How does military spending on fossil fuels, rather than clean energy, affect security?
”Today's focus is on having energy supportability in contested logistics environments. Now that’s a mouthful, but let me break that down. In a perfect world, you might have tanks that run only on batteries and aircraft powered by sustainable aviation fuels. But also in a perfect world, you wouldn’t have any combat or war. We haven’t achieved that level of perfection, and I don’t think we will be able to achieve that in my lifetime. What we can do is reduce the fuel burden by looking at alternatives and more sustainable sources of the existing liquid fuels – that’s all possible. Until about a decade ago, the military assumed it would always have enough energy to get to whatever combat situation was called upon for our troops. Once you recognize that there could be shortages in those energy supplies or that you are putting lives at risk, it becomes clearer that we need to innovate to better power our armed forces. So that’s what’s happening today.
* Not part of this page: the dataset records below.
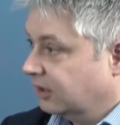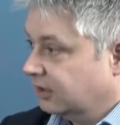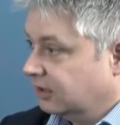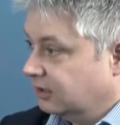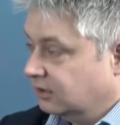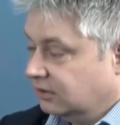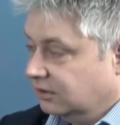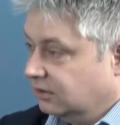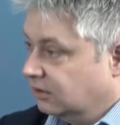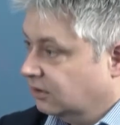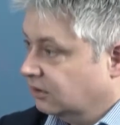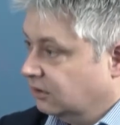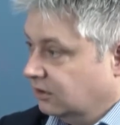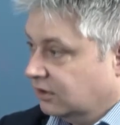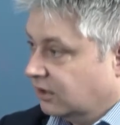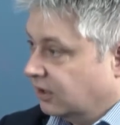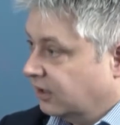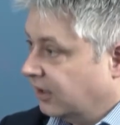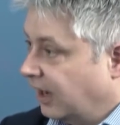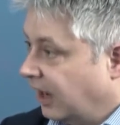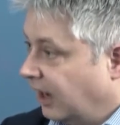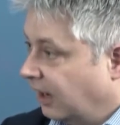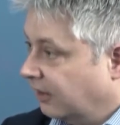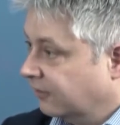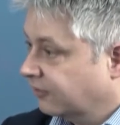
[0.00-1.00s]
You can
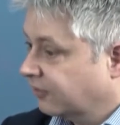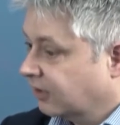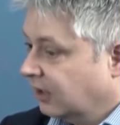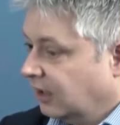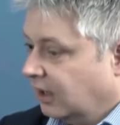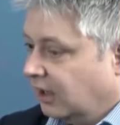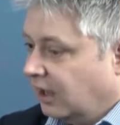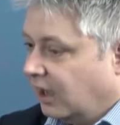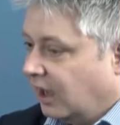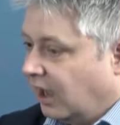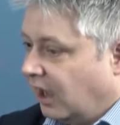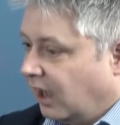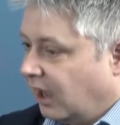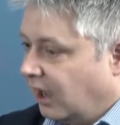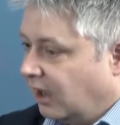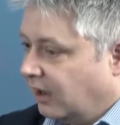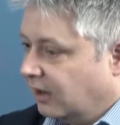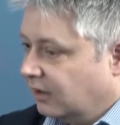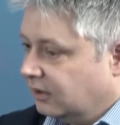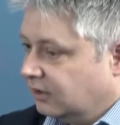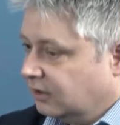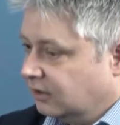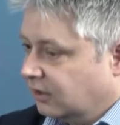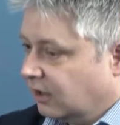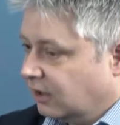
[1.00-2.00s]
have,
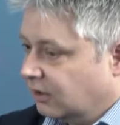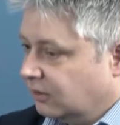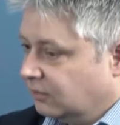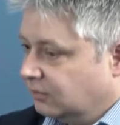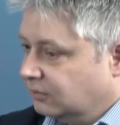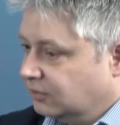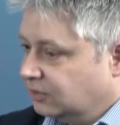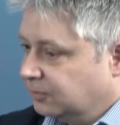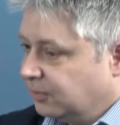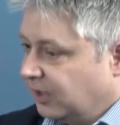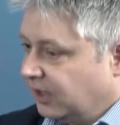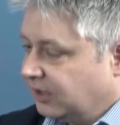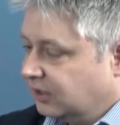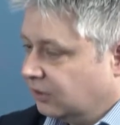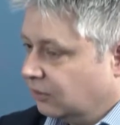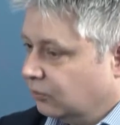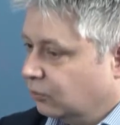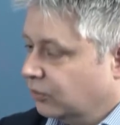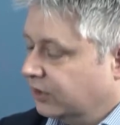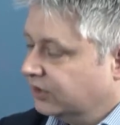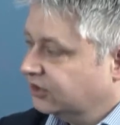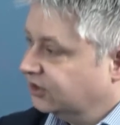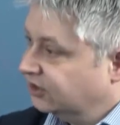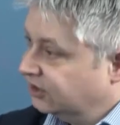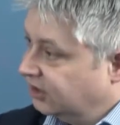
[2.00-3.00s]
you know, depending on
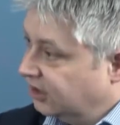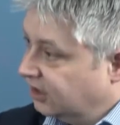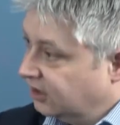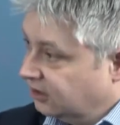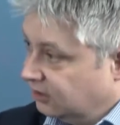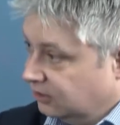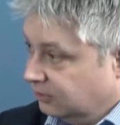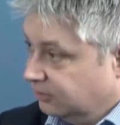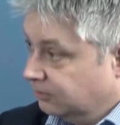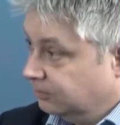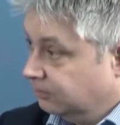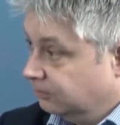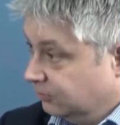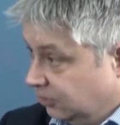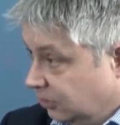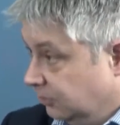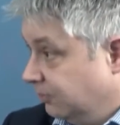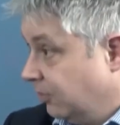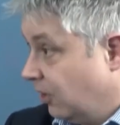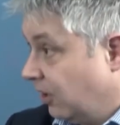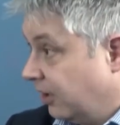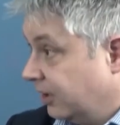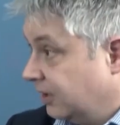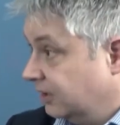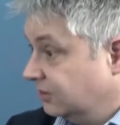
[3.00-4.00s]
which tier you
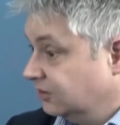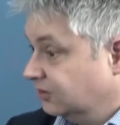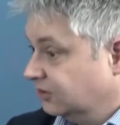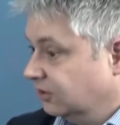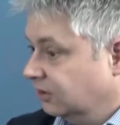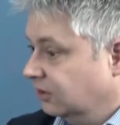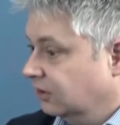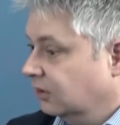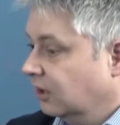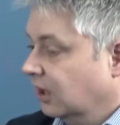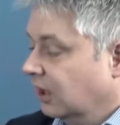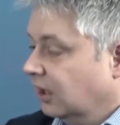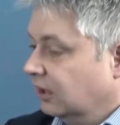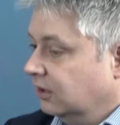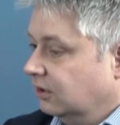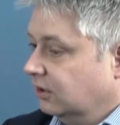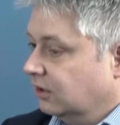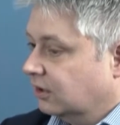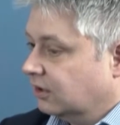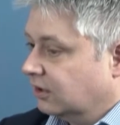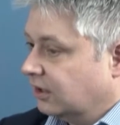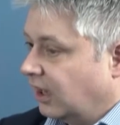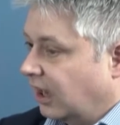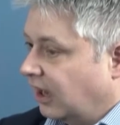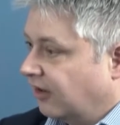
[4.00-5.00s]
buy into, you
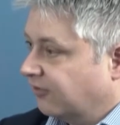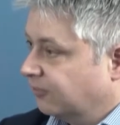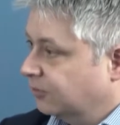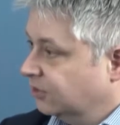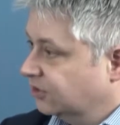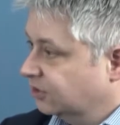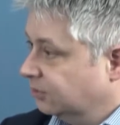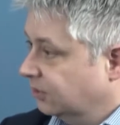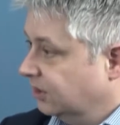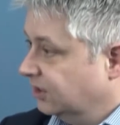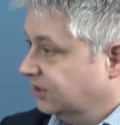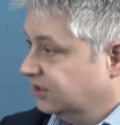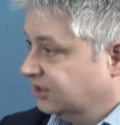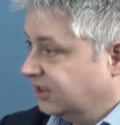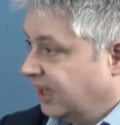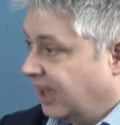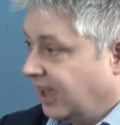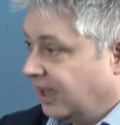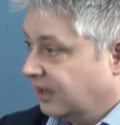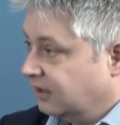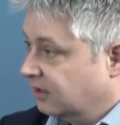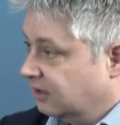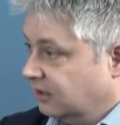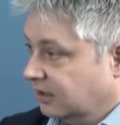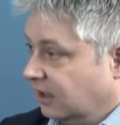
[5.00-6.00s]
can have between
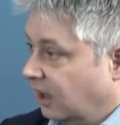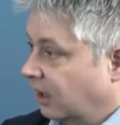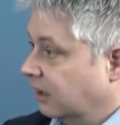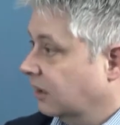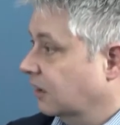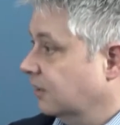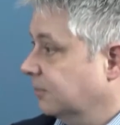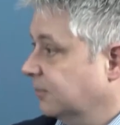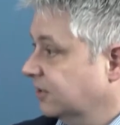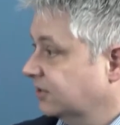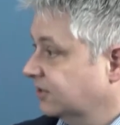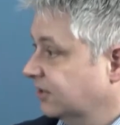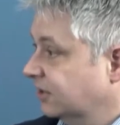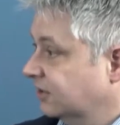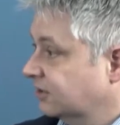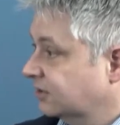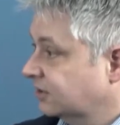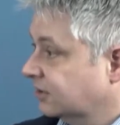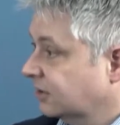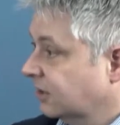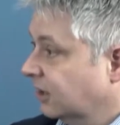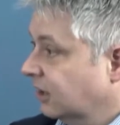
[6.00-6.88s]
10 and unlimited.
The other Gordian knot that’s finally been broken is the concept that for a better-performing weapon system, you have to have more fuel. Now there are better propulsion systems, better batteries, and different types of fuels for aircraft and ships. And nuclear is part of the equation as well. We have had a nuclear navy since just after the cold war, it’s operated safely and very effectively, and we have nuclear-powered aircraft carriers, so we know how to use nuclear technology safely and now that we are on the cusp of a new generation of nuclear technology. We have the opportunity to make that a part of the decarbonized future.”
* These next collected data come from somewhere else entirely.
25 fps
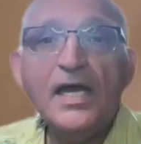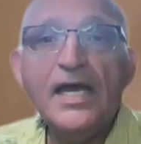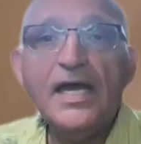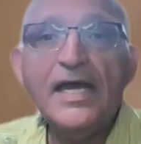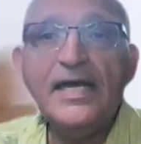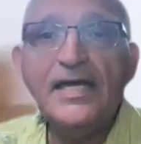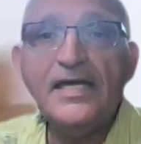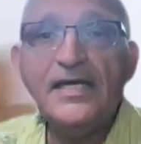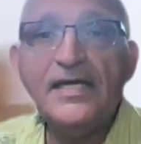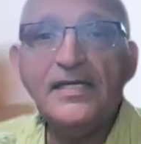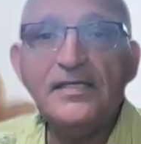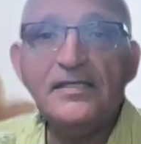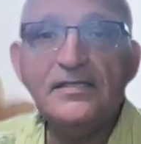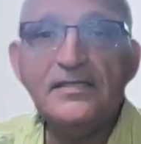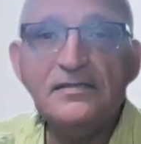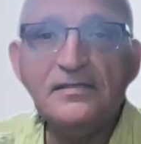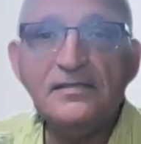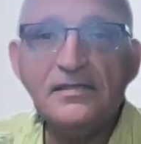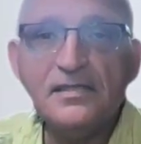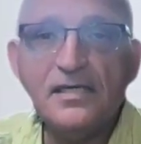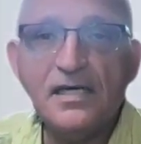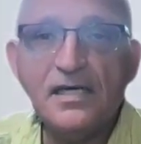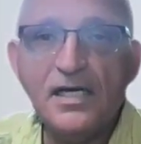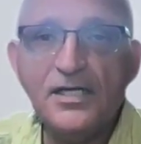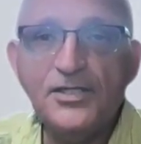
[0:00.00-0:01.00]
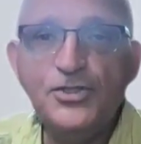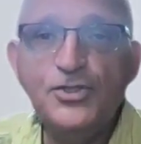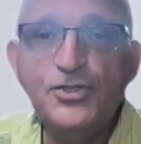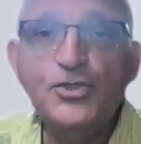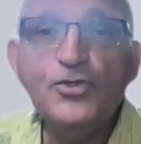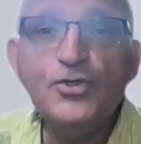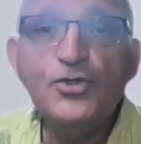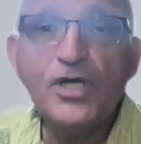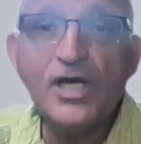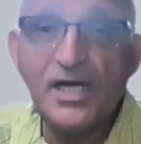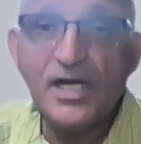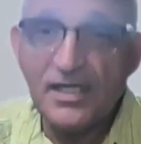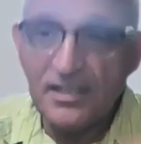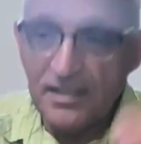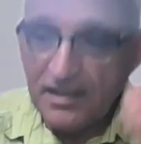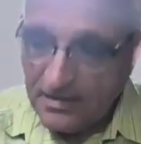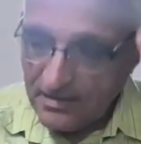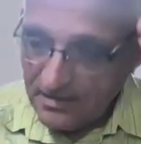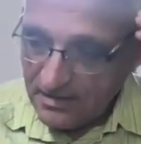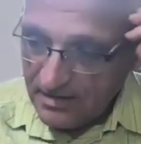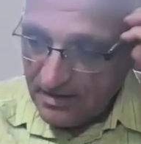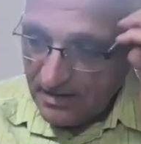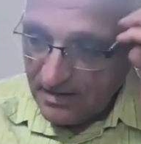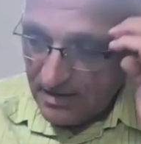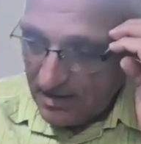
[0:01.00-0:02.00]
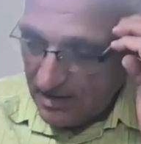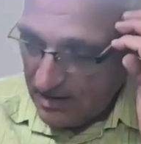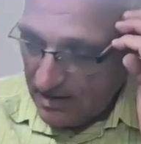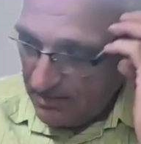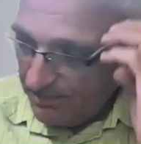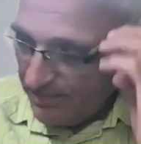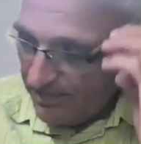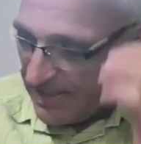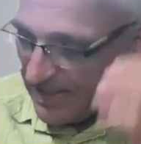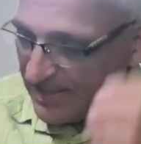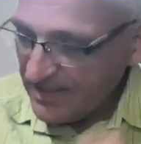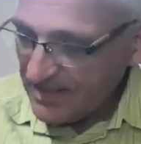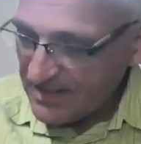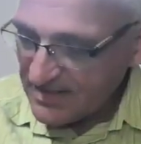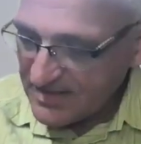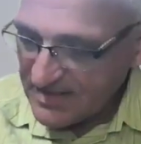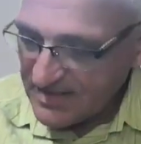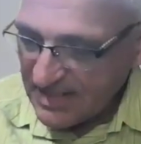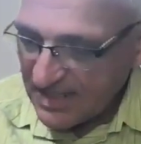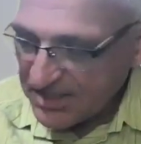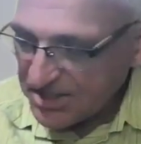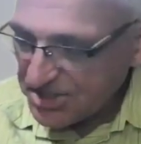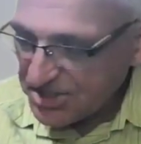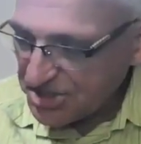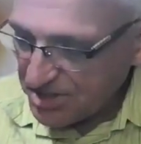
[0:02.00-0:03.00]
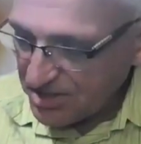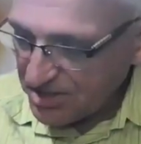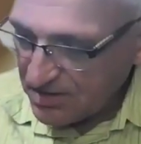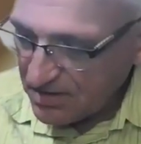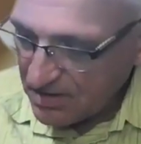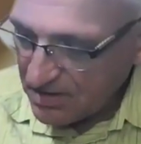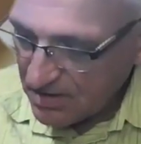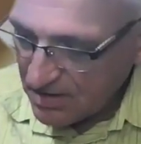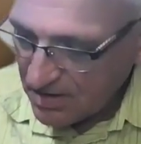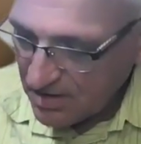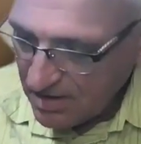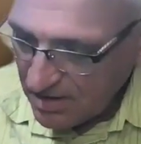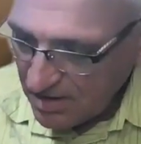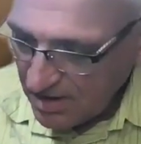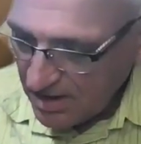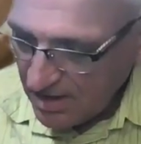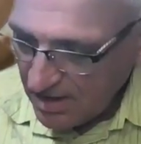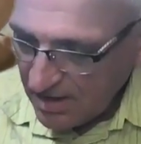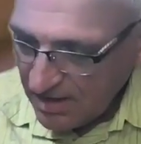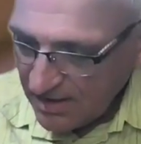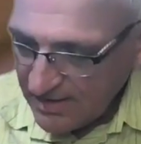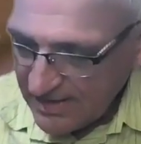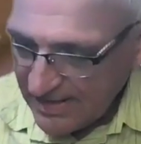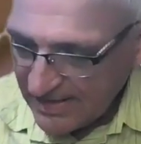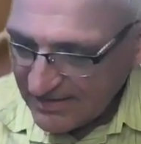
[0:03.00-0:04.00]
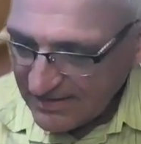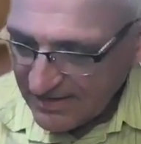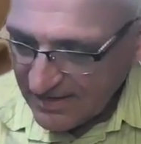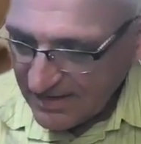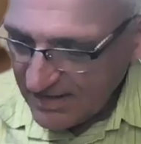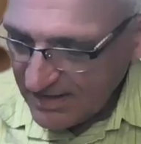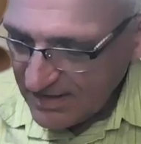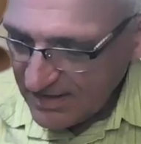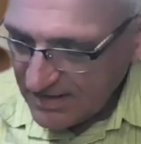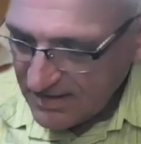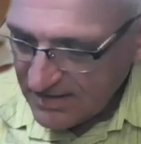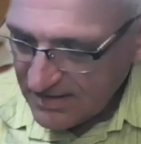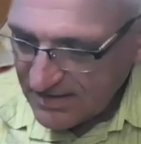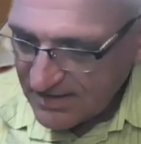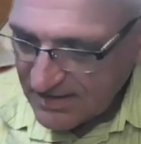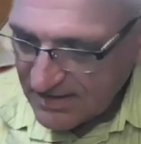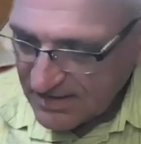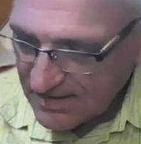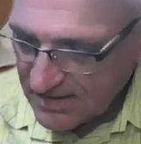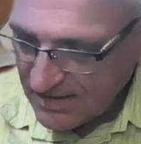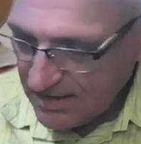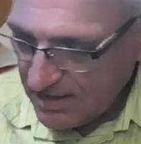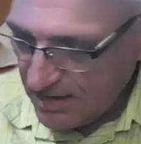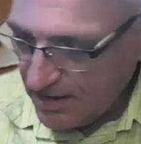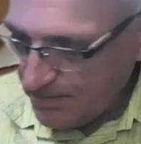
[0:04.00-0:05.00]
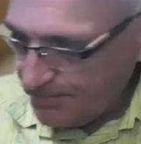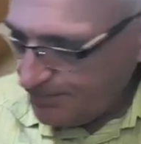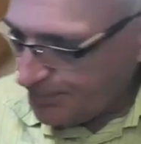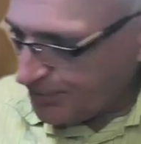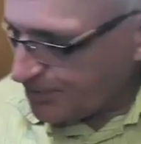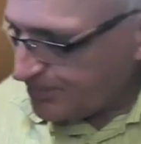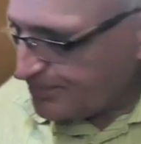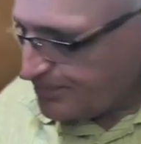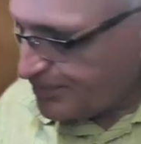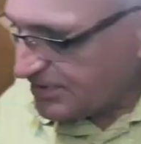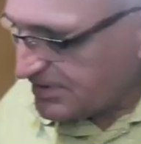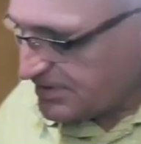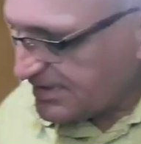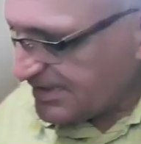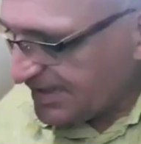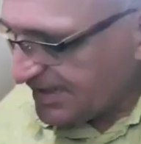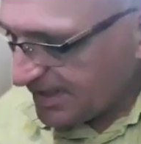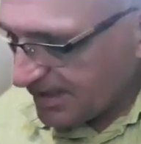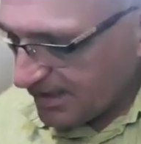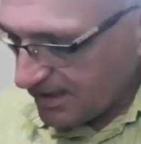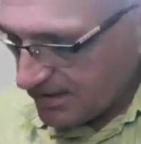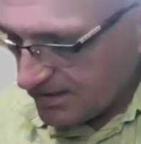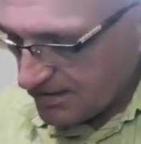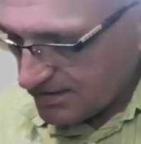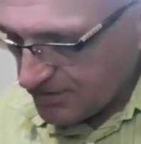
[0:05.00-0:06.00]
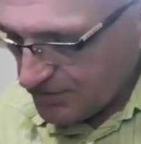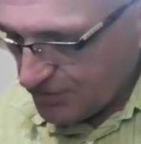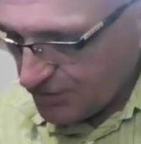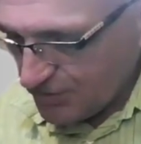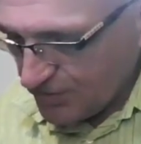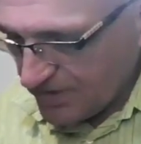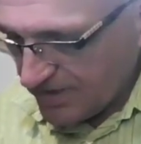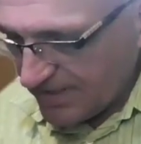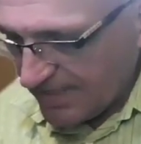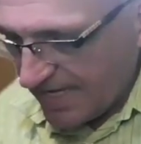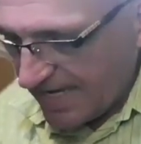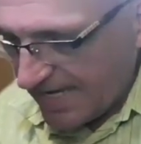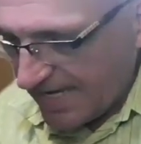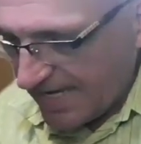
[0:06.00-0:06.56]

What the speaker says: And you cut it by a section that is perpendicular to the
Lightbridge’s metallic fuel using surrogate materials. (Image: Lightbridge)
A recent peer-reviewed article found that the design of Lightbridge fuel rods consumes 5.5 times more weapons-grade plutonium than traditional fuel, and also that would-be proliferators cannot use Lightbridge's spent fuel. How do you view the role of Lightbridge Fuel in fostering peace and stability?
”You’ve got nuclear energy for civilian purposes, which has to be part of the clean energy transition. Then you’ve got nuclear weapons and all the fissile materials that are used to build nuclear weapons, which is the continuing legacy of the cold war. We’re not going to get rid of those, and we have more plutonium on the planet than we need.
The risk with plutonium and other certain nuclear fuels is that they can be converted into weapons-grade material. Lightbridge has technology that will enable weapons-grade plutonium to be converted and used for peaceful purposes. This solves two problems at once. It helps get rid of that weapons-grade plutonium material, and at the same time, it provides clean power. That’s the goal. I hope we can get there. That’s a win-win situation.”